(Required work):
Omitting all pictures, print the lines of the listing from the one containing "[2:38.59-2:39.58]" through the final line, both ends included, with no other text.

(Exercise data):
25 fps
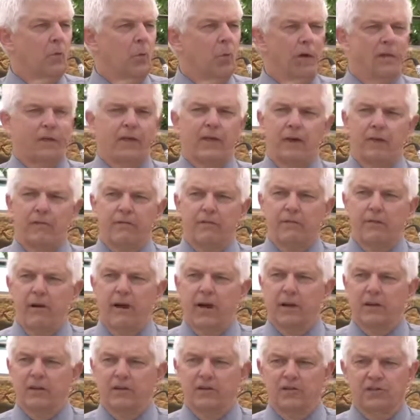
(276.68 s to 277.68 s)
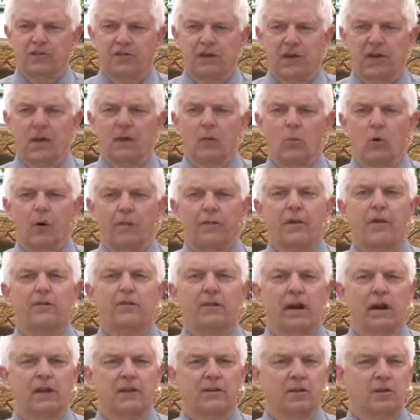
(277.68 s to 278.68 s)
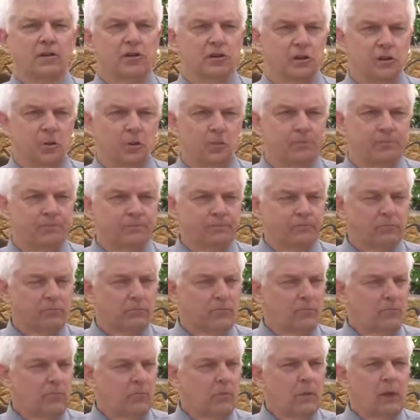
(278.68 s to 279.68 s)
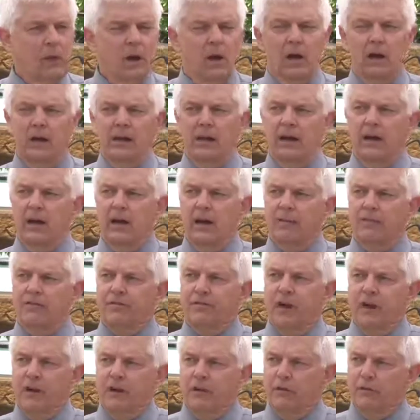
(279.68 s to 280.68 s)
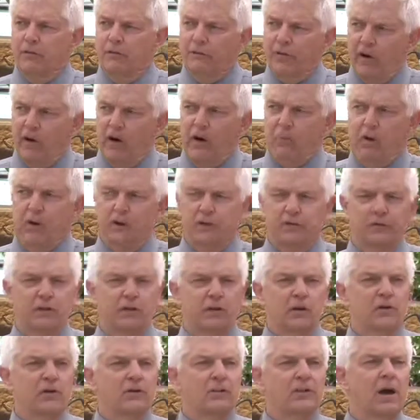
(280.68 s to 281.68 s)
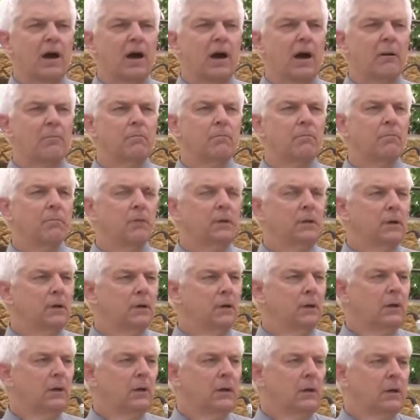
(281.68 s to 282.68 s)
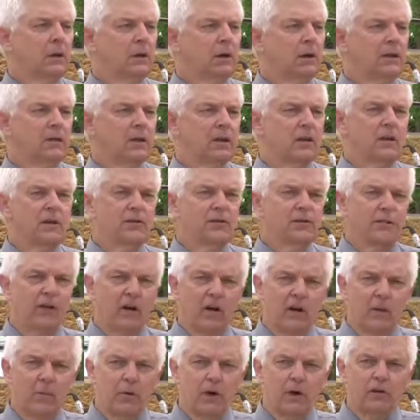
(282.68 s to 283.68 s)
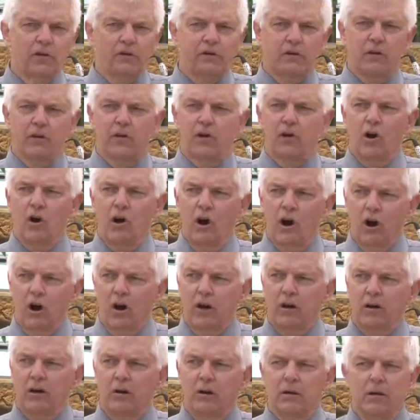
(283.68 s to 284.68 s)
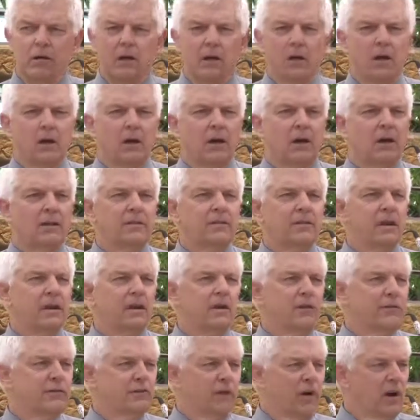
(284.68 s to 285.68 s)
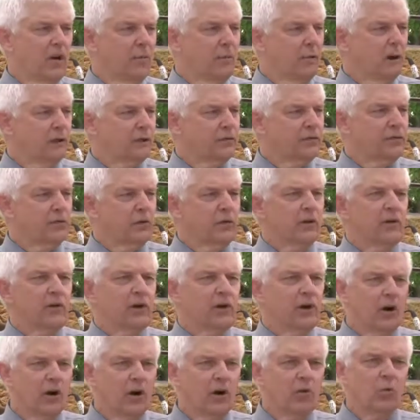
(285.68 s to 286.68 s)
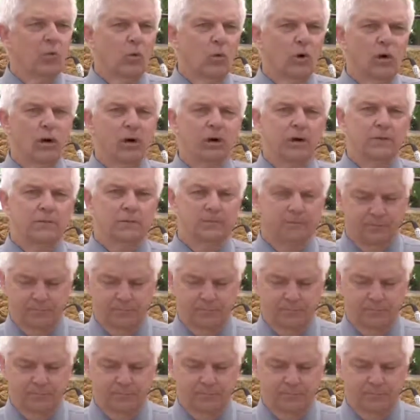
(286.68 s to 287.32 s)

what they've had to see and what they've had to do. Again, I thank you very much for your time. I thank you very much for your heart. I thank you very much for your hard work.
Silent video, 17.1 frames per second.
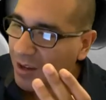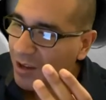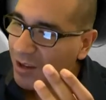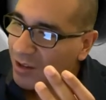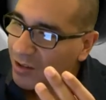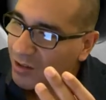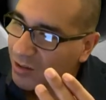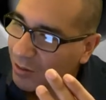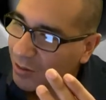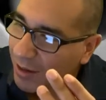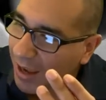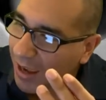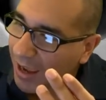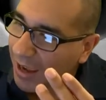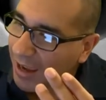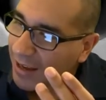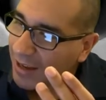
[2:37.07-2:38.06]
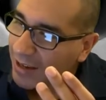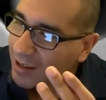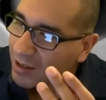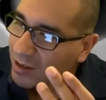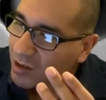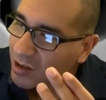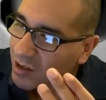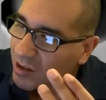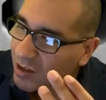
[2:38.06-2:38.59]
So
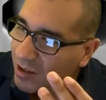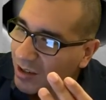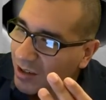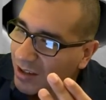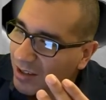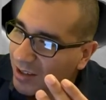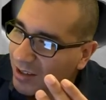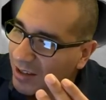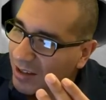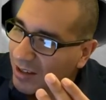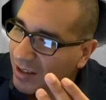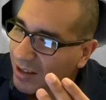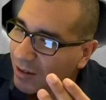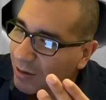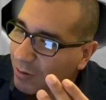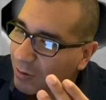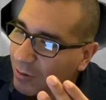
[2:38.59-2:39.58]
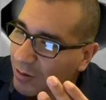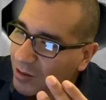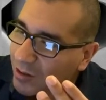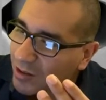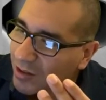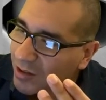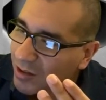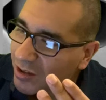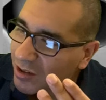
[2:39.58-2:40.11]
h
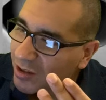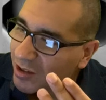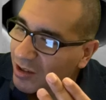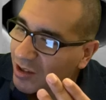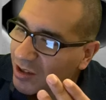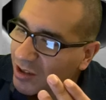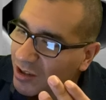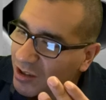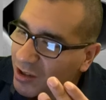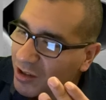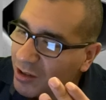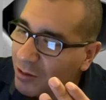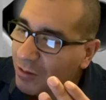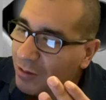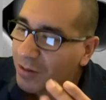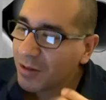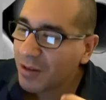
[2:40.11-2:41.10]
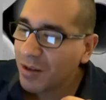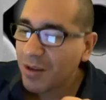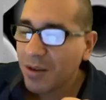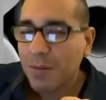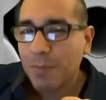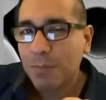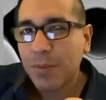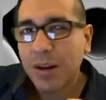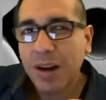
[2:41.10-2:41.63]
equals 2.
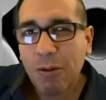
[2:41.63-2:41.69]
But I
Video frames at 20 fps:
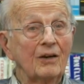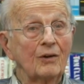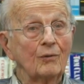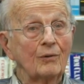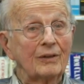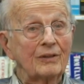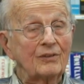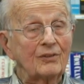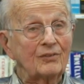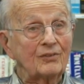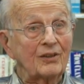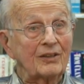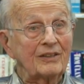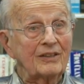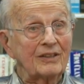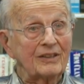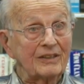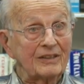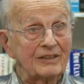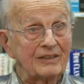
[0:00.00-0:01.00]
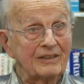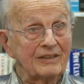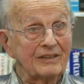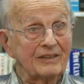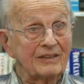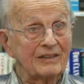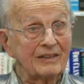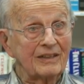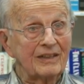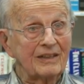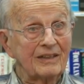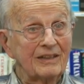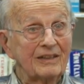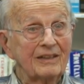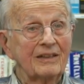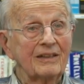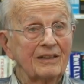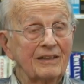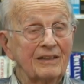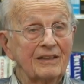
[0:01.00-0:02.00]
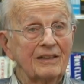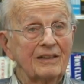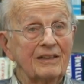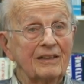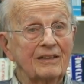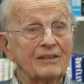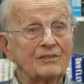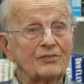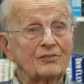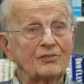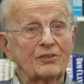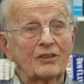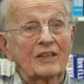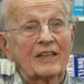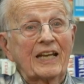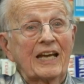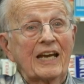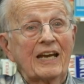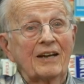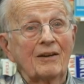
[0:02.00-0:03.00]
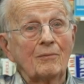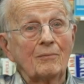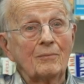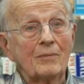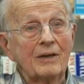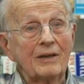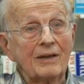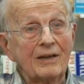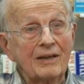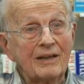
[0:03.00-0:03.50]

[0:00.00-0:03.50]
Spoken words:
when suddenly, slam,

(Answer area):
[2:38.59-2:39.58]
[2:39.58-2:40.11]
h
[2:40.11-2:41.10]
[2:41.10-2:41.63]
equals 2.
[2:41.63-2:41.69]
But I
Video frames at 20 fps:
[0:00.00-0:01.00]
[0:01.00-0:02.00]
[0:02.00-0:03.00]
[0:03.00-0:03.50]

[0:00.00-0:03.50]
Spoken words:
when suddenly, slam,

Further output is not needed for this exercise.